Menurut Agung butuh upaya serius dari berbagai pihak jika ingin memajukan BBK ini. Indonesia sebenarnya dapat saja mencontoh cara Malaysia dalam menstimulus pertumbuhannya.

"Keseluruhan Kementerian di Malaysia berupaya menjadi komoditi yang mereka awasi masuk dalam bursa," kata Agung.

Melalui cara ini pula kiranya yang membuat bursa komoditi berjangka tumbuh di beberapa kota di Amerika Serikat seperti di New York dan Chicago.

Sementara ini BBK mencatat 58 member pialang dan 15 member pedagang dengan total member bursa 75. Dari jumlah ini, sebanyak 30 member dinyatakan aktif, 10 member kurang aktif, dan 18 member tidak aktif. Menurut Agung, jumlah ini masih sedikit jika mengacu pada total GDP Indonesia.

"Sebenarnya peluang bagi Indonesia di masa datang karena potensi pasar masih sangat besar sekali," kata dia.

Sementara itu Kepala Divisi IT Bursa Berjangka Jakarta (Jakarta Futures Exchange) Lukas Lauw membenarkan bahwa pertumbuhan BBK di Indonesia sangat lambat meski sudah 17 tahun berkiprah.

"Hingga kini bisa dikatakan masih bayi, belum take off karena jujur saja, hingga kini sulit untuk mengalihkan investor yang sudah kadung bergabung dengan bursa lain untuk masuk ke bursa dalam negeri," kata dia.

Menurutnya, banyak langkah yang sudah dilakukan pemerintah dalam hal ini Kliring Berjangka Indonesia namun tak kunjung mendongkrak pertumbuhan.

Diantaranya, turut memperdagangkan olien seperti bursa Malaysia yang sejak lama telah memperdagangkan CPO. Kemudian menyediakan sarana perdagangan elektronik dengan mengratiskan pialang.

"Kami tanyakan ke pialang, mengapa tidak masuk bursa di Indonesia saja. Mereka bilang, harga-harganya kurang seksi, kurang fluktuatif. Saya pikir, ada benarnya juga," kata Lukas.

Hingga kini Indonesia masih jauh tertinggal dalam sisi pemanfaatan sarana investasi di lantai bursa, baik di Bursa Efek dan Bursa Berjangka. Hal ini dapat terlihat dari jumlah akun, di BEI hanya ada 600.000 akun, sedangkan di JFX hanya 120.000 akun. Secara ideal seharusnya mencapai 5 persen dari total penduduk sekitar 250 juta jiwa.
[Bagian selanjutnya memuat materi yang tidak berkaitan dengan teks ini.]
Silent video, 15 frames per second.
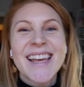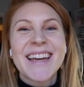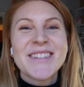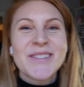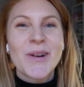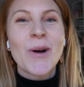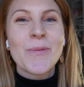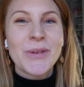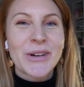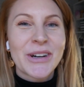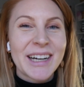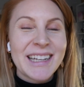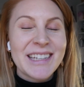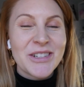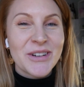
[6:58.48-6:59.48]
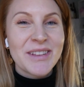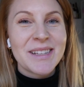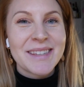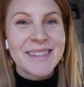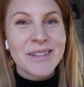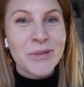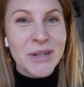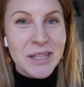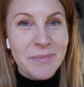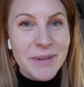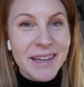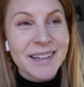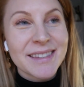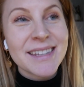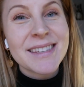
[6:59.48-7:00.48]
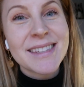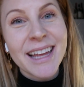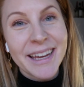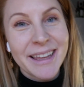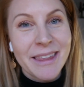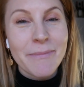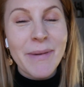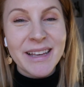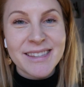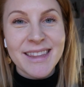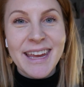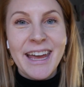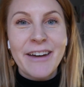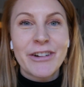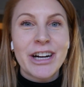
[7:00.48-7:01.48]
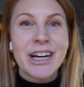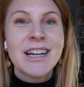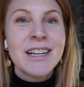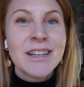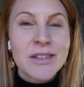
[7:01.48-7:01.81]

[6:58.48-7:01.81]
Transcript: I do hope you're gonna enjoy this recipe because it's like the best thing ever.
Chief Bussiness Officer Rifan Financindo Berjangka Teddy Prasetya mengatakan tak ada cara lain selain menumbuhkan sinergi antara pemangku kepentingan untuk mengedukasi masyarakat mengenai bursa berjangka.

"Terus terang, kami iri dengan perkembangan bursa efek yang jauh lebih banyak dikenal produk-produknya oleh masyarakat. Tapi, kami harus tetap optimistis, jika setidaknya lima saja perusahaan pialang secara rutin menggelar edukasi, saya rasa penetrasi akan meningkat dengan sendirinya," kata Teddy.